-------- SOURCE INFORMATION --------

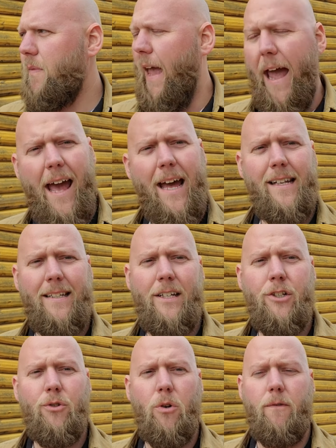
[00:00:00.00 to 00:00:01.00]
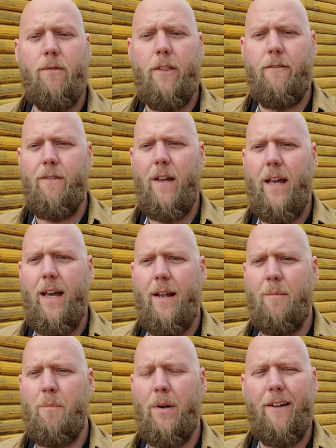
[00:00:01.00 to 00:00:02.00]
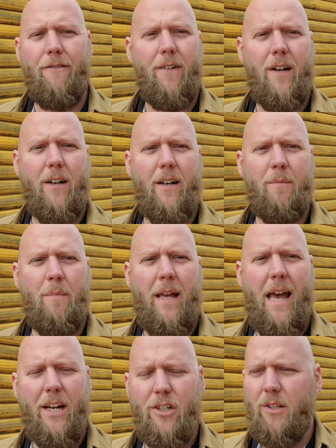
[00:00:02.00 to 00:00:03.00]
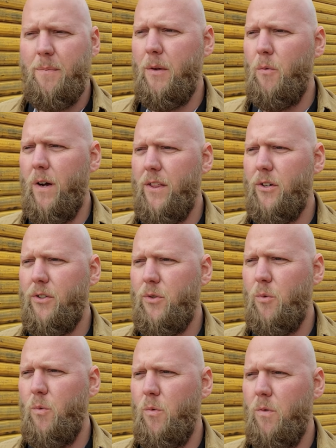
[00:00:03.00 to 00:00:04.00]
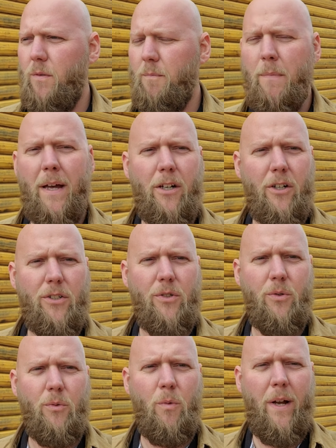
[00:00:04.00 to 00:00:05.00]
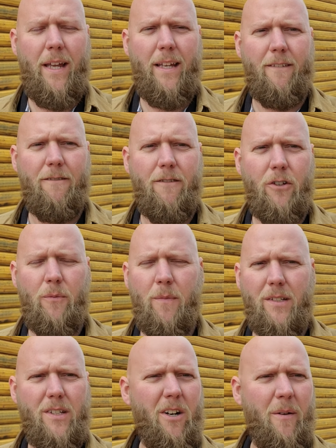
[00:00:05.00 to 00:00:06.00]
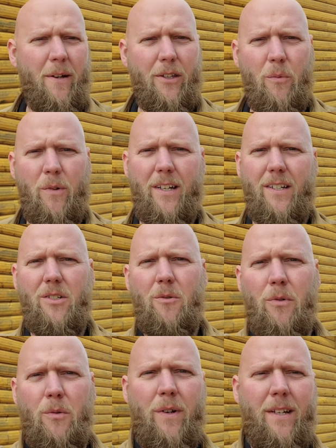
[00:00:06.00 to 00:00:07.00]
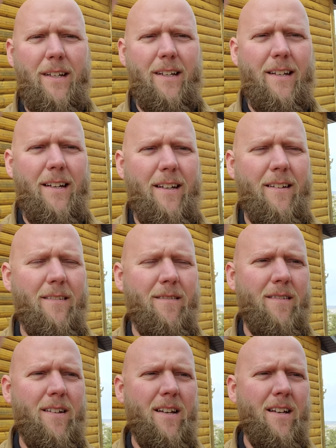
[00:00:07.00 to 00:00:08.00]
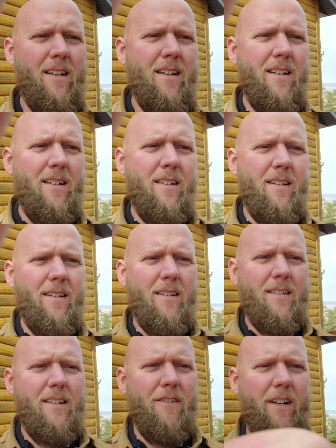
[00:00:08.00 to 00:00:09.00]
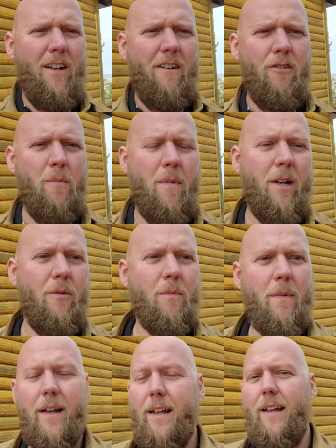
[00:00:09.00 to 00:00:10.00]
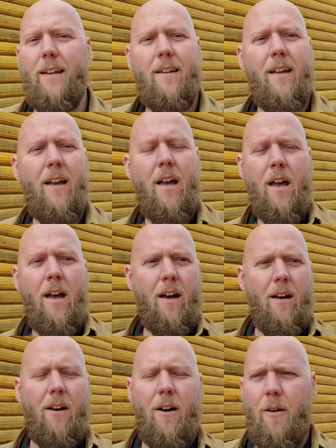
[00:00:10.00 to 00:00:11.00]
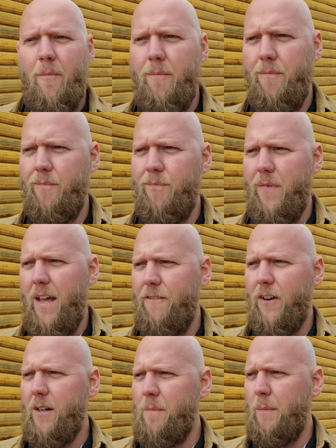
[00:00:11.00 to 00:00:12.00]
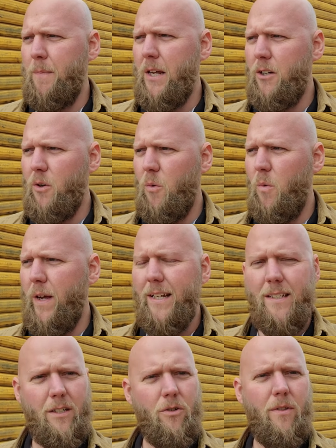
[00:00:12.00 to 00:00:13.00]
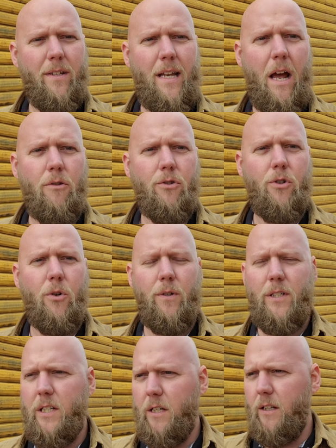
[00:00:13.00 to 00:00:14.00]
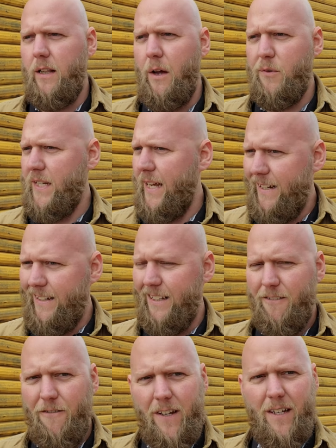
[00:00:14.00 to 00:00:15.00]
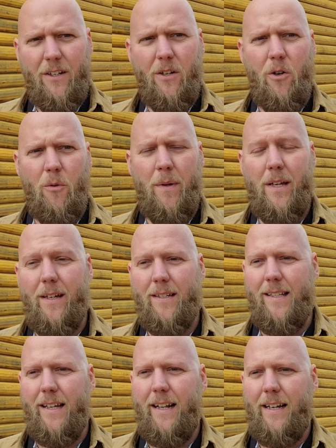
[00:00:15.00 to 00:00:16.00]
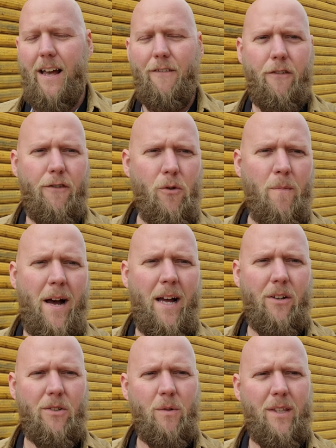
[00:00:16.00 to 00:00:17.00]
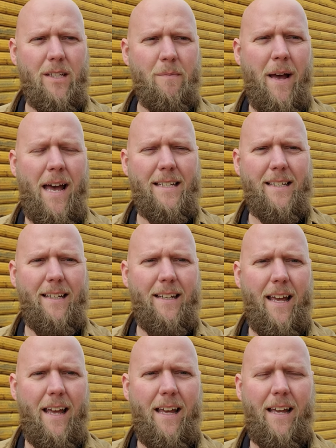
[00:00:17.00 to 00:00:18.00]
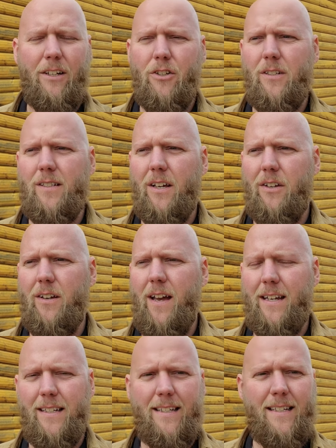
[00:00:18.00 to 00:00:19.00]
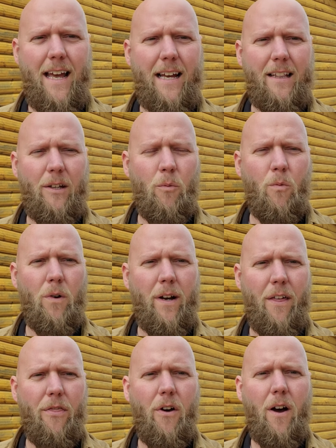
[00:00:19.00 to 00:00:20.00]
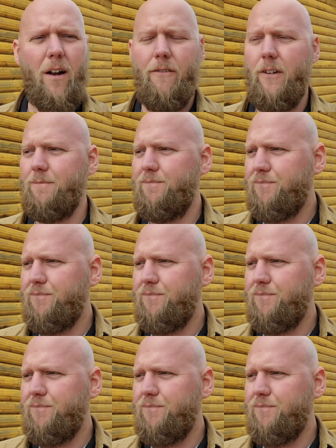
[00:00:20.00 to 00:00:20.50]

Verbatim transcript: I had an intro for the van, but I figured it'd be actually be weather to better to wait and film the, sorry about the wind, it's super windy today. See if I can cover the mic with my hand. Um, I figured it'd be better to wait to do this outro until I was editing the video, because then I'd have a few miles with this basket and could tell you guys exactly what I thought of it.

--------

REQUIREMENT: Copy word for word only the lines above from the one with "[00:00:06.00 to 00:00:07.00]" through the one with "[00:00:18.00 to 00:00:19.00]". Leave pictures out.

WRITTEN SOLUTION:
[00:00:06.00 to 00:00:07.00]
[00:00:07.00 to 00:00:08.00]
[00:00:08.00 to 00:00:09.00]
[00:00:09.00 to 00:00:10.00]
[00:00:10.00 to 00:00:11.00]
[00:00:11.00 to 00:00:12.00]
[00:00:12.00 to 00:00:13.00]
[00:00:13.00 to 00:00:14.00]
[00:00:14.00 to 00:00:15.00]
[00:00:15.00 to 00:00:16.00]
[00:00:16.00 to 00:00:17.00]
[00:00:17.00 to 00:00:18.00]
[00:00:18.00 to 00:00:19.00]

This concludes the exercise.